By admin | Last updated on Mar 20, 2016

Maintaining a wordpress site can be pretty involving task specially when you have so many plugins with regular updates. Many time you have to experiment new plugins, remove old plugins, do performance tuning, etc. The best workflow is to maintain a sandbox wordpress environment and constantly synchronize it with the main production environment.

Here are the steps to automate the syncing process on Linux which I follow and so far these have been working great for me. I’m using Bash script on ubuntu linux instance in Amazon AWS EC2 environment.

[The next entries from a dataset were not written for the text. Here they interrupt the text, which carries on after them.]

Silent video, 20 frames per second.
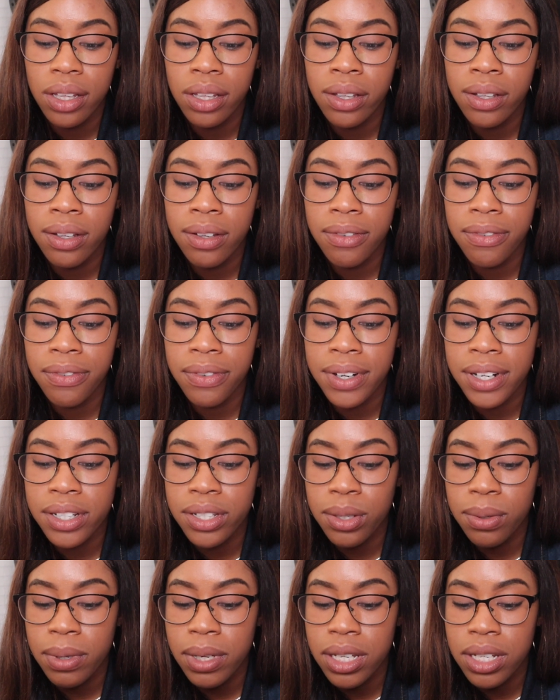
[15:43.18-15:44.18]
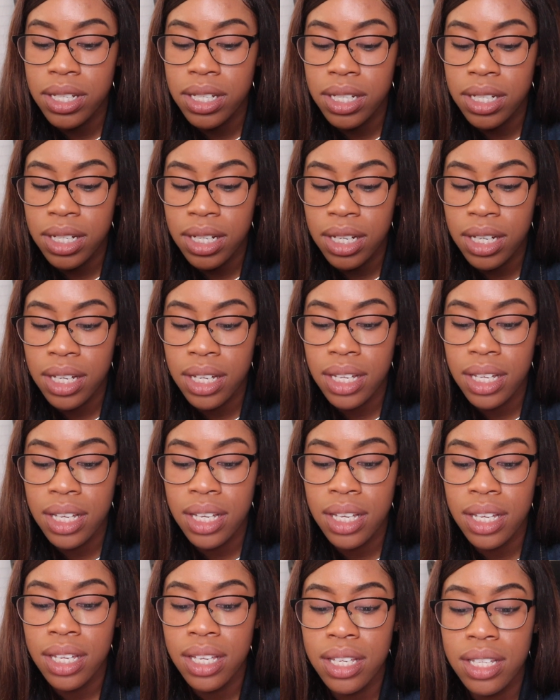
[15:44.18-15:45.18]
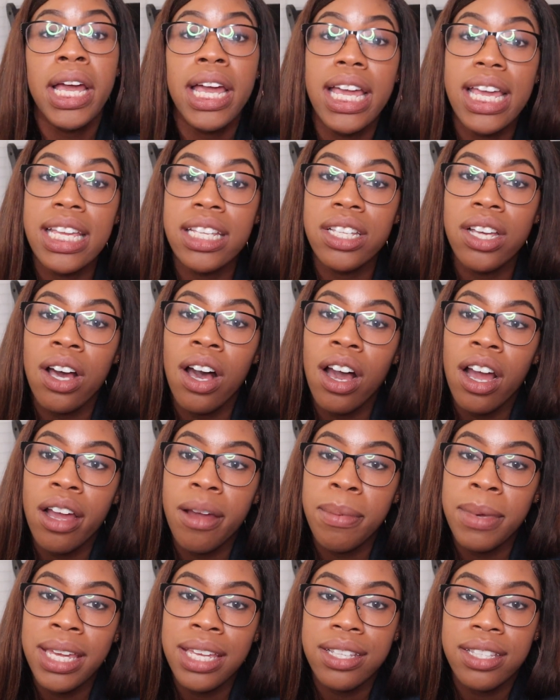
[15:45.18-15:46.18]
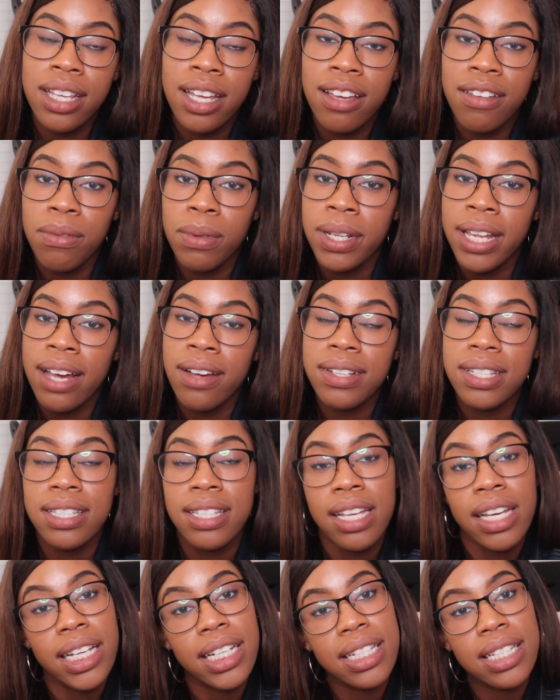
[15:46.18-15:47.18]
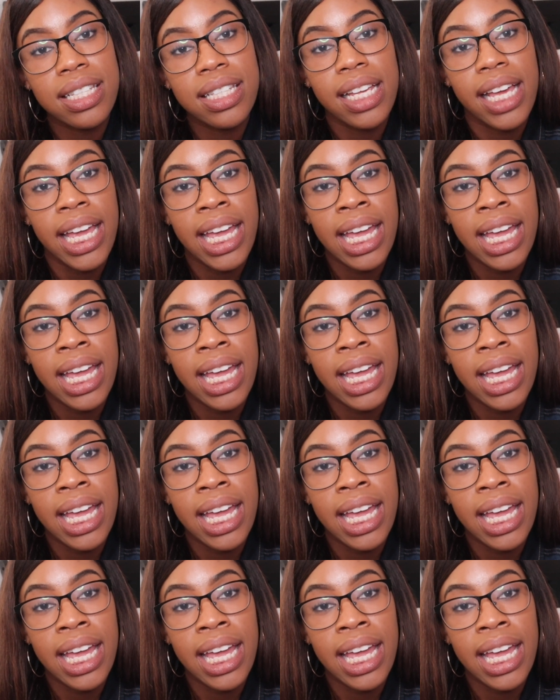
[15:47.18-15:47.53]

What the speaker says: the first question is it hard being saved without sex?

  1.  Create a sandbox setup on a subdomain. e.g. sandbox.infoheap.com
  2. Assuming this sandbox is using sandbox_blog database and main database is prod_blog, you can have a script containing code similar to the following
    mysqldump -u root --password="whatever_is_password" -h localhost prod_blog | mysql -u root --password="whatever_is_password" -h localhost sandbox_blog
    (make sure database sandbox_blog is already created)
    
    ## update blog name
    echo "update wp_options set option_value='sandbox InfoHeap' where option_name='blogname';" | mysql -u root --password="whatever_is_password" -h localhost sandbox_blog
    
    # update domain
    echo "update wp_options set option_value='http://sandbox.infoheap.com' where option_name='siteurl';" | mysql -u root --password="whatever_is_password" -h localhost sandbox_blog
    echo "update wp_options set option_value='http://sandbox.infoheap.com' where option_name='home';" | mysql -u root --password="whatever_is_password" -h localhost sandbox_blog
    echo "update wp_options set option_value='sandbox InfoHeap' where option_name='blogname';" | mysql -u root --password="whatever_is_password" -h localhost sandbox_blog
    
    ## update Yoast Google analytics (in case you are using it with subdomain tracking)
    echo 'update wp_options set option_value=replace(option_value, "s:12:\"infoheap.com\"", "s:20:\"sandbox.infoheap.com\"") where option_name = "Yoast_Google_Analytics";' | mysql -u root --password="whatever_is_password" -h localhost sandbox_blog
    (The number after s: is string length. You may have to change old and new value after s according to your domain name string length. I accept that this is big hack and there must be more polished ways to do it using deserialization-serialization. I'll update it once I find a cleaner way.)
    
    ## Unset ping sites to avoid pinging http://rpc.pingomatic.com/, etc. when we update a blog.
    echo "update wp_options set option_value = '' where option_name = 'ping_sites';" | mysql -u root --password="whatever_is_password" -h localhost sandbox_blog
    
    # images 
    sudo -u www-data rsync -r [PROD_BLOG_HOME]/wp-content/uploads/* [SANDBOX_BLOG_HOME]/wp-content/uploads/

 

This takes care of most of the stuff. Some points to note:

  1. The image links still may point to production images in blogs. You can modify the script to do a search replace in wp_post table in case you really need that.
  2. There may be more plugins which may need modifications. But this script is a good starting point and you can add stuff to it.
  3. Also have a robots.txt in sandbox blog to block search engines from crawling you sandbox blog. You may want to allow Mediapartners-Google in case you want to test adsense ads on your sandbox setup.
    User-agent: *
    Disallow: /
    
    User-agent: Mediapartners-Google
    Disallow:
  4. Copying database will case sandbox to have same active plugin as production.  Make sure whatever plugin is present on production environment is present on sandbox as well. The extra plugins will become inactive after the sync. You can manually activate those if you need extra plugins.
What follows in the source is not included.